### DATASET ENTRIES
======
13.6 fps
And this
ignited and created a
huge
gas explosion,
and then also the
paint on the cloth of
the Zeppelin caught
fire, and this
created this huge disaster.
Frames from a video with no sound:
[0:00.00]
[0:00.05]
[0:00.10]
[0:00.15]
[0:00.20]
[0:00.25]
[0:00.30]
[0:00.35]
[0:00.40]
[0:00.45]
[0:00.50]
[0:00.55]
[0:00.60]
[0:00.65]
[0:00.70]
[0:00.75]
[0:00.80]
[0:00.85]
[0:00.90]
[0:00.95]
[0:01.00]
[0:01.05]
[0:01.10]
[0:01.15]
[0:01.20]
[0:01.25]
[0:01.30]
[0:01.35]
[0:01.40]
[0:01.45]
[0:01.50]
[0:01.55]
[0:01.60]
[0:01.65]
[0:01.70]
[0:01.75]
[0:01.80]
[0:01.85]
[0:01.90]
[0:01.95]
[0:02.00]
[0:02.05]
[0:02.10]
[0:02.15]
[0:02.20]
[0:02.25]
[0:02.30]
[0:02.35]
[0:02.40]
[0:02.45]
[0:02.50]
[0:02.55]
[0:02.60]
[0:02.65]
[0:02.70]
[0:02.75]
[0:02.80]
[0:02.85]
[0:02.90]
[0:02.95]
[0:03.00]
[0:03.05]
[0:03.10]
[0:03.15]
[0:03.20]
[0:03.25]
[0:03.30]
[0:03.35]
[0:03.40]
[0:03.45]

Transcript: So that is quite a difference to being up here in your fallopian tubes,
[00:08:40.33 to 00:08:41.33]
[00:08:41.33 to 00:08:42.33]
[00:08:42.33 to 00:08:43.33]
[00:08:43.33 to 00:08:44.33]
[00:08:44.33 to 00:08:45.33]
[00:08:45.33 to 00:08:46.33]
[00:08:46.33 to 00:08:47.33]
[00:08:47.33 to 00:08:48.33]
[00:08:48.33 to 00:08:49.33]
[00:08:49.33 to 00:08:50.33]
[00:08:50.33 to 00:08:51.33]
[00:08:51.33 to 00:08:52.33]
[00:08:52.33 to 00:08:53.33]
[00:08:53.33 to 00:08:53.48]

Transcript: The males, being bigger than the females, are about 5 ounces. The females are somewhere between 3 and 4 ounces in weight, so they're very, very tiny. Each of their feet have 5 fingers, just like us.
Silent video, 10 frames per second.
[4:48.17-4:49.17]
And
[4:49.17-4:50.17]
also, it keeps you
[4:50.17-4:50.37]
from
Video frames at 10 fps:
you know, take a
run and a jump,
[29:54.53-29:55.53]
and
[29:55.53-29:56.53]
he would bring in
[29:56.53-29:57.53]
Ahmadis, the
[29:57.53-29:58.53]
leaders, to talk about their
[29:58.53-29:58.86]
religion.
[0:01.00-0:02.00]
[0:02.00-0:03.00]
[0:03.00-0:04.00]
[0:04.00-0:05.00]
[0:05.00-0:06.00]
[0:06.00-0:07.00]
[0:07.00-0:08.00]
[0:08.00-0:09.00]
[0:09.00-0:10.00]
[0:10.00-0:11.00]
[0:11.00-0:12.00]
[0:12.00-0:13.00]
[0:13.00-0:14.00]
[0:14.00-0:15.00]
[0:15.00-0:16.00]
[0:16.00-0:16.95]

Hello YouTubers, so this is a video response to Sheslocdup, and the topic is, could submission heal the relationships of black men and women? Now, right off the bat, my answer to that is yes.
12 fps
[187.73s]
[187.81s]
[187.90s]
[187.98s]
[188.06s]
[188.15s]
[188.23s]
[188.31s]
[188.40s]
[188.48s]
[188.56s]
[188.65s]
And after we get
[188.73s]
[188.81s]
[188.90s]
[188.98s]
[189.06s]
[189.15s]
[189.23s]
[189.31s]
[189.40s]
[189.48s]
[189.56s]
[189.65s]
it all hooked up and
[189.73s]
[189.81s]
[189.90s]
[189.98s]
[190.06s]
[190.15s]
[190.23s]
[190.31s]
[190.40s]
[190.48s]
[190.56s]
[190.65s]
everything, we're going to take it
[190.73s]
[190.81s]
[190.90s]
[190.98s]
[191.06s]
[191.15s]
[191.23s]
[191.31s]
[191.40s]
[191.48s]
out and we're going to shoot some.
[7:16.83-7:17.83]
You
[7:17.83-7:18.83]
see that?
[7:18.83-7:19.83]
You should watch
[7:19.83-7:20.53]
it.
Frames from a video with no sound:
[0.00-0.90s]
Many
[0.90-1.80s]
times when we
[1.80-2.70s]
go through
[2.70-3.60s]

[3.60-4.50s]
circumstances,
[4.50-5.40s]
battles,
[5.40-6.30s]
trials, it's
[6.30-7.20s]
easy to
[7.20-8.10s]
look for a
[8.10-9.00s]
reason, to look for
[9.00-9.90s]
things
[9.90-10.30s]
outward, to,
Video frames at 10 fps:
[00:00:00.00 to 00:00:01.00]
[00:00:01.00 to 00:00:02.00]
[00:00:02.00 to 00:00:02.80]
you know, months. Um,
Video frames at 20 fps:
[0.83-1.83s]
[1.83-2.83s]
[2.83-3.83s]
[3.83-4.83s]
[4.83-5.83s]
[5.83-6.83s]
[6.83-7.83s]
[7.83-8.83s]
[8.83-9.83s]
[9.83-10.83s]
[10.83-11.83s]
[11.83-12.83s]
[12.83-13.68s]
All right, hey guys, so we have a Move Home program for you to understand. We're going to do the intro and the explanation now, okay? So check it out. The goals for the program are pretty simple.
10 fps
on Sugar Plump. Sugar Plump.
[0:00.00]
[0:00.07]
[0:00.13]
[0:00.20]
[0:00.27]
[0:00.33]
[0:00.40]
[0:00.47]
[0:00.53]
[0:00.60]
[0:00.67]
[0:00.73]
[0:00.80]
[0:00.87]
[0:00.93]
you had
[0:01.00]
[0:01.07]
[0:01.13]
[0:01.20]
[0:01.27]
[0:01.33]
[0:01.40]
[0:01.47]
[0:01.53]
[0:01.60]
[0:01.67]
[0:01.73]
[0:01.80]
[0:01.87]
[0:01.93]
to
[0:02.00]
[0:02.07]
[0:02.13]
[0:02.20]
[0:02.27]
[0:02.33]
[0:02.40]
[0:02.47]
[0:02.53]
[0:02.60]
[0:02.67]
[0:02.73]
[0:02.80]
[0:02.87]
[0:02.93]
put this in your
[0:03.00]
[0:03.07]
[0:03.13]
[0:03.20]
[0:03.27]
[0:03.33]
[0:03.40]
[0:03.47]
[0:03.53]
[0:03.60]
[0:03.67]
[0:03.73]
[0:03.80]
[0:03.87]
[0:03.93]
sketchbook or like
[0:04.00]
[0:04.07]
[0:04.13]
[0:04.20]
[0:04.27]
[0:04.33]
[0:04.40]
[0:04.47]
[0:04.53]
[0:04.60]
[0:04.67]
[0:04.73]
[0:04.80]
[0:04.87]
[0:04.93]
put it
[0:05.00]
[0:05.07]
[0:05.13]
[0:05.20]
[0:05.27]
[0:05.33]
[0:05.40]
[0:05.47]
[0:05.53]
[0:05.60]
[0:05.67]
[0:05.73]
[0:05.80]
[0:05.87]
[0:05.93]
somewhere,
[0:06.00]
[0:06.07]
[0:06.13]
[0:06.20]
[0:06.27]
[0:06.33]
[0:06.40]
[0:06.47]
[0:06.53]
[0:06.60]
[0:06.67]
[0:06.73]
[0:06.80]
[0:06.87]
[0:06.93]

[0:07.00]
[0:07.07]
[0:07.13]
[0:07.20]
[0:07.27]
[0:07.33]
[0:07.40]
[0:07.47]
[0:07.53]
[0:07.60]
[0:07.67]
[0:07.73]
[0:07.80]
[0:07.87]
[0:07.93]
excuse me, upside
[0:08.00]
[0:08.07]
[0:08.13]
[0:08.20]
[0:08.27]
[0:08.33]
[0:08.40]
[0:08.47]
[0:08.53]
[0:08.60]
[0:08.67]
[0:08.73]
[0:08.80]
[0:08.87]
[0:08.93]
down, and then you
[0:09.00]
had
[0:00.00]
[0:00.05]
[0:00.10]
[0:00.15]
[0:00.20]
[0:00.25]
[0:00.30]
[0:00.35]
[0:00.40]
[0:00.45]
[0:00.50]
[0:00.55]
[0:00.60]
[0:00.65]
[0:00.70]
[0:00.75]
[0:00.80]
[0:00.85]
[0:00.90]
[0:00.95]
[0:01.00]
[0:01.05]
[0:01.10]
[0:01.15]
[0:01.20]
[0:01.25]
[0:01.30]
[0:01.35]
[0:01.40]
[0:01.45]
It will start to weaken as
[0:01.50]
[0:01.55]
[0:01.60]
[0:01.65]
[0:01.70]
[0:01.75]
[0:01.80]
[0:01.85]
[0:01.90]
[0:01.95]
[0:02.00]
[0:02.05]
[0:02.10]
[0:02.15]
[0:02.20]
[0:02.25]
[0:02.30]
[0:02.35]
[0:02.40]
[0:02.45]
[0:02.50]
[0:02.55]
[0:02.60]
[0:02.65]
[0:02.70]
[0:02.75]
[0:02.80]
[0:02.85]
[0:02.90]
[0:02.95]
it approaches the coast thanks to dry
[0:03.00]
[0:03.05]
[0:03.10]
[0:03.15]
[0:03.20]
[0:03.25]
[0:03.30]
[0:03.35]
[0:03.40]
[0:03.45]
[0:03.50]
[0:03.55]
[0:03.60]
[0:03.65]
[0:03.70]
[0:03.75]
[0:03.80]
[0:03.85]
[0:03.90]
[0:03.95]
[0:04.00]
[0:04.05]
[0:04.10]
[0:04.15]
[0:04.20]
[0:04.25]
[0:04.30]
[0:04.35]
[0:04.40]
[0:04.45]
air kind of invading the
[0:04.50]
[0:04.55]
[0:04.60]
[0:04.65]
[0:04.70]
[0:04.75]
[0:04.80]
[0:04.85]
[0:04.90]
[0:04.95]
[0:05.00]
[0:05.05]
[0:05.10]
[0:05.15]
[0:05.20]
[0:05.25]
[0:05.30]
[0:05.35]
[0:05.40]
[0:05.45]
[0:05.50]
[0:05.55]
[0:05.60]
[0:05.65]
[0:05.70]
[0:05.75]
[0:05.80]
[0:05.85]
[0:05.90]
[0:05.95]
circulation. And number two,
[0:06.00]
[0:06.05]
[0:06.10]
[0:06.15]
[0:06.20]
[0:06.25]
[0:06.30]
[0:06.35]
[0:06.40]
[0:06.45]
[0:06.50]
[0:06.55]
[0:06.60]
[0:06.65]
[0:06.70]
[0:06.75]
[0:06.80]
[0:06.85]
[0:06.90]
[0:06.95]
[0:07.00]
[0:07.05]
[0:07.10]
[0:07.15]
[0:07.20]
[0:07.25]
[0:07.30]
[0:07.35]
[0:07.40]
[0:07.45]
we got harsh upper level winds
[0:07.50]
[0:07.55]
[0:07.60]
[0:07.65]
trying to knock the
======
### TASK INSTRUCTIONS
Everything above from the line containing "[0:10.00-0:11.00]" down to the line containing "[1.83-2.83s]" should be copied exactly, both end lines included, and nothing else.

### OUTPUT OF THE EXERCISE
[0:10.00-0:11.00]
[0:11.00-0:12.00]
[0:12.00-0:13.00]
[0:13.00-0:14.00]
[0:14.00-0:15.00]
[0:15.00-0:16.00]
[0:16.00-0:16.95]

Hello YouTubers, so this is a video response to Sheslocdup, and the topic is, could submission heal the relationships of black men and women? Now, right off the bat, my answer to that is yes.
12 fps
[187.73s]
[187.81s]
[187.90s]
[187.98s]
[188.06s]
[188.15s]
[188.23s]
[188.31s]
[188.40s]
[188.48s]
[188.56s]
[188.65s]
And after we get
[188.73s]
[188.81s]
[188.90s]
[188.98s]
[189.06s]
[189.15s]
[189.23s]
[189.31s]
[189.40s]
[189.48s]
[189.56s]
[189.65s]
it all hooked up and
[189.73s]
[189.81s]
[189.90s]
[189.98s]
[190.06s]
[190.15s]
[190.23s]
[190.31s]
[190.40s]
[190.48s]
[190.56s]
[190.65s]
everything, we're going to take it
[190.73s]
[190.81s]
[190.90s]
[190.98s]
[191.06s]
[191.15s]
[191.23s]
[191.31s]
[191.40s]
[191.48s]
out and we're going to shoot some.
[7:16.83-7:17.83]
You
[7:17.83-7:18.83]
see that?
[7:18.83-7:19.83]
You should watch
[7:19.83-7:20.53]
it.
Frames from a video with no sound:
[0.00-0.90s]
Many
[0.90-1.80s]
times when we
[1.80-2.70s]
go through
[2.70-3.60s]

[3.60-4.50s]
circumstances,
[4.50-5.40s]
battles,
[5.40-6.30s]
trials, it's
[6.30-7.20s]
easy to
[7.20-8.10s]
look for a
[8.10-9.00s]
reason, to look for
[9.00-9.90s]
things
[9.90-10.30s]
outward, to,
Video frames at 10 fps:
[00:00:00.00 to 00:00:01.00]
[00:00:01.00 to 00:00:02.00]
[00:00:02.00 to 00:00:02.80]
you know, months. Um,
Video frames at 20 fps:
[0.83-1.83s]
[1.83-2.83s]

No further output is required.